Exercise:
This exercise calls for every record to be returned exactly, with pictures removed.

Information given:
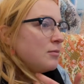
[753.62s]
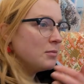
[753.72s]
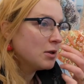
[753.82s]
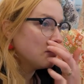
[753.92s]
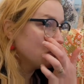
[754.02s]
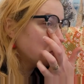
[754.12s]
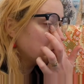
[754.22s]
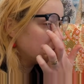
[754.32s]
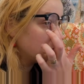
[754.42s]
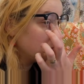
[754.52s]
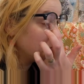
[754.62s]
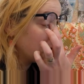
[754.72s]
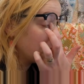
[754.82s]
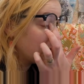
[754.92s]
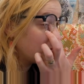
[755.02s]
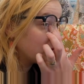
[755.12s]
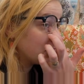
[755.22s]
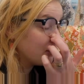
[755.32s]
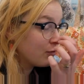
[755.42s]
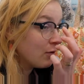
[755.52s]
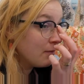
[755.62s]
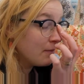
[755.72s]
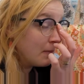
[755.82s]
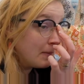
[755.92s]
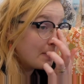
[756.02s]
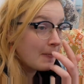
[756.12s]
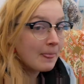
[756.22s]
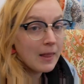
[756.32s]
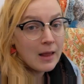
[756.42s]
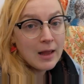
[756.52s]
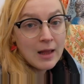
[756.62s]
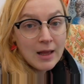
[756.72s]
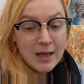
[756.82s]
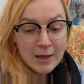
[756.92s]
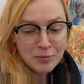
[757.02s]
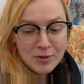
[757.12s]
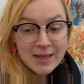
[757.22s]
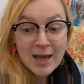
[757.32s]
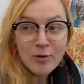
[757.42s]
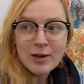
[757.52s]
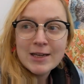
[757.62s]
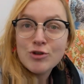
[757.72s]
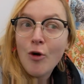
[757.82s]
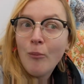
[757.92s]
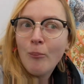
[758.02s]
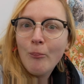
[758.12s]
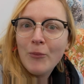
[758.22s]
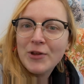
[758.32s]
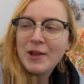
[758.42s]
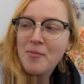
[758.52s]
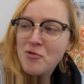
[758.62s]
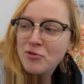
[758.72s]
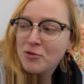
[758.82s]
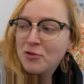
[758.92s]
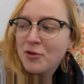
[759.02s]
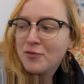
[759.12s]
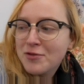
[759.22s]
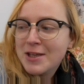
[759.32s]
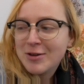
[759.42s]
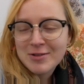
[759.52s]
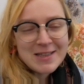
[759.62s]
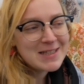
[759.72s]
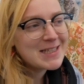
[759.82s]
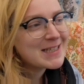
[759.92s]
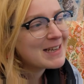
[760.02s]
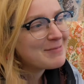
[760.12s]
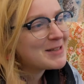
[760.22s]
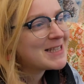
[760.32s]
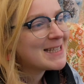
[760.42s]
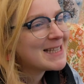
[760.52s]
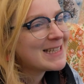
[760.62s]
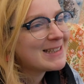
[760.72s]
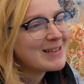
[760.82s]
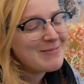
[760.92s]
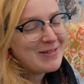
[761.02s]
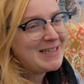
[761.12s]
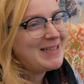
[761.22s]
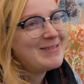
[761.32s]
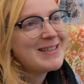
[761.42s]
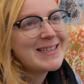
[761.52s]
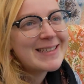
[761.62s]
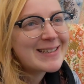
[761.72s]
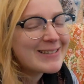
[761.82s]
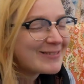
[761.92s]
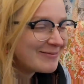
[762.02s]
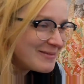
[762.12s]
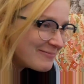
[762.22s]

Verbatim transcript: mais bon, je le saurai pour la prochaine fois. Et puis il y a eu les gens. Il y en a beaucoup d'entre vous qui connaissent déjà les petites anecdotes, mais j'ai eu des gens, mais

Answer to this exercise:
[753.62s]
[753.72s]
[753.82s]
[753.92s]
[754.02s]
[754.12s]
[754.22s]
[754.32s]
[754.42s]
[754.52s]
[754.62s]
[754.72s]
[754.82s]
[754.92s]
[755.02s]
[755.12s]
[755.22s]
[755.32s]
[755.42s]
[755.52s]
[755.62s]
[755.72s]
[755.82s]
[755.92s]
[756.02s]
[756.12s]
[756.22s]
[756.32s]
[756.42s]
[756.52s]
[756.62s]
[756.72s]
[756.82s]
[756.92s]
[757.02s]
[757.12s]
[757.22s]
[757.32s]
[757.42s]
[757.52s]
[757.62s]
[757.72s]
[757.82s]
[757.92s]
[758.02s]
[758.12s]
[758.22s]
[758.32s]
[758.42s]
[758.52s]
[758.62s]
[758.72s]
[758.82s]
[758.92s]
[759.02s]
[759.12s]
[759.22s]
[759.32s]
[759.42s]
[759.52s]
[759.62s]
[759.72s]
[759.82s]
[759.92s]
[760.02s]
[760.12s]
[760.22s]
[760.32s]
[760.42s]
[760.52s]
[760.62s]
[760.72s]
[760.82s]
[760.92s]
[761.02s]
[761.12s]
[761.22s]
[761.32s]
[761.42s]
[761.52s]
[761.62s]
[761.72s]
[761.82s]
[761.92s]
[762.02s]
[762.12s]
[762.22s]

Verbatim transcript: mais bon, je le saurai pour la prochaine fois. Et puis il y a eu les gens. Il y en a beaucoup d'entre vous qui connaissent déjà les petites anecdotes, mais j'ai eu des gens, mais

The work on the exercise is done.